De acordo com a denúncia do Ministério Público, o crime ocorreu no dia 8 de março de 2020. Segundo as investigações, após um desentendimento em um local de festas, o acusado teria sacado uma arma de fogo e efetuado disparos contra a vítima, que foi alvejada pelas costas enquanto tentava fugir. Ferido, Mauro correu em direção à mata e teria tentando atravessar o rio Verde. O cadáver foi localizado pelo Corpo de Bombeiros apenas três dias depois, no dia 11 de março, flutuando no rio, a cerca de 100 metros do local onde sofreu os disparos.
As investigações apontaram que múltiplas denúncias via 197 e informações de colaboradores indicaram o acusado como o autor do crime. O laudo pericial e os relatos apontam que a vítima foi alvejada pelas costas enquanto tentava fugir. Em seu interrogatório em juízo, o acusado alegou legítima defesa, afirmando que a vítima teria feito ameaças. Ele confessou ter realizado os disparos por medo e afirmou ter adquirido a arma para sua proteção.
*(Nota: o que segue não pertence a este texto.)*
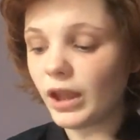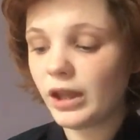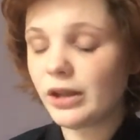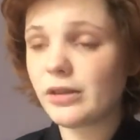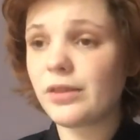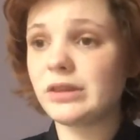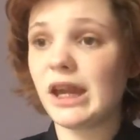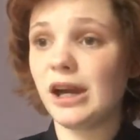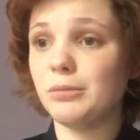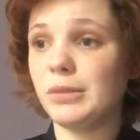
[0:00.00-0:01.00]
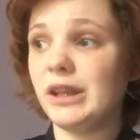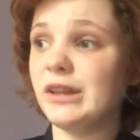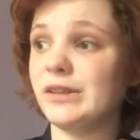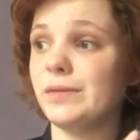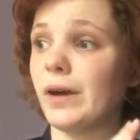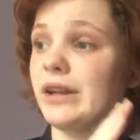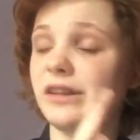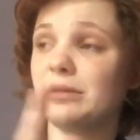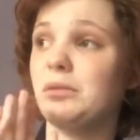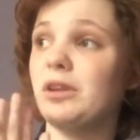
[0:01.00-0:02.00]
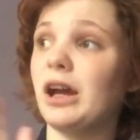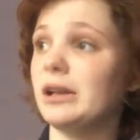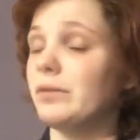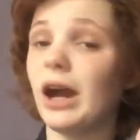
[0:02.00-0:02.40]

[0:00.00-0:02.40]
Another thing that helped me is finding something that I love.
Ao analisar o pedido de absolvição sumária formulado pela defesa com base na excludente de ilicitude, o juiz Conrado Machado Simão entendeu que a tese não merece prosperar nesta fase processual, “vez que não há nos autos provas seguras e inequívocas de todos os requisitos de tal excludente de ilicitude, merecendo discussão em plenário”. O magistrado também manteve as duas qualificadoras do homicídio para apreciação pelos jurados.
Com isso, o réu será levado a júri por homicídio qualificado, cometido por meio que resultou perigo comum (já que o crime ocorreu em local movimentado com vários transeuntes) e recurso que dificultou a defesa da vítima (haja vista que os disparos foram efetuados pelas costas). O crime conexo de posse ilegal de arma de fogo também foi mantido para julgamento conjunto pelo tribunal do júri. O acusado, que responde ao processo em liberdade, permanecerá solto até o julgamento.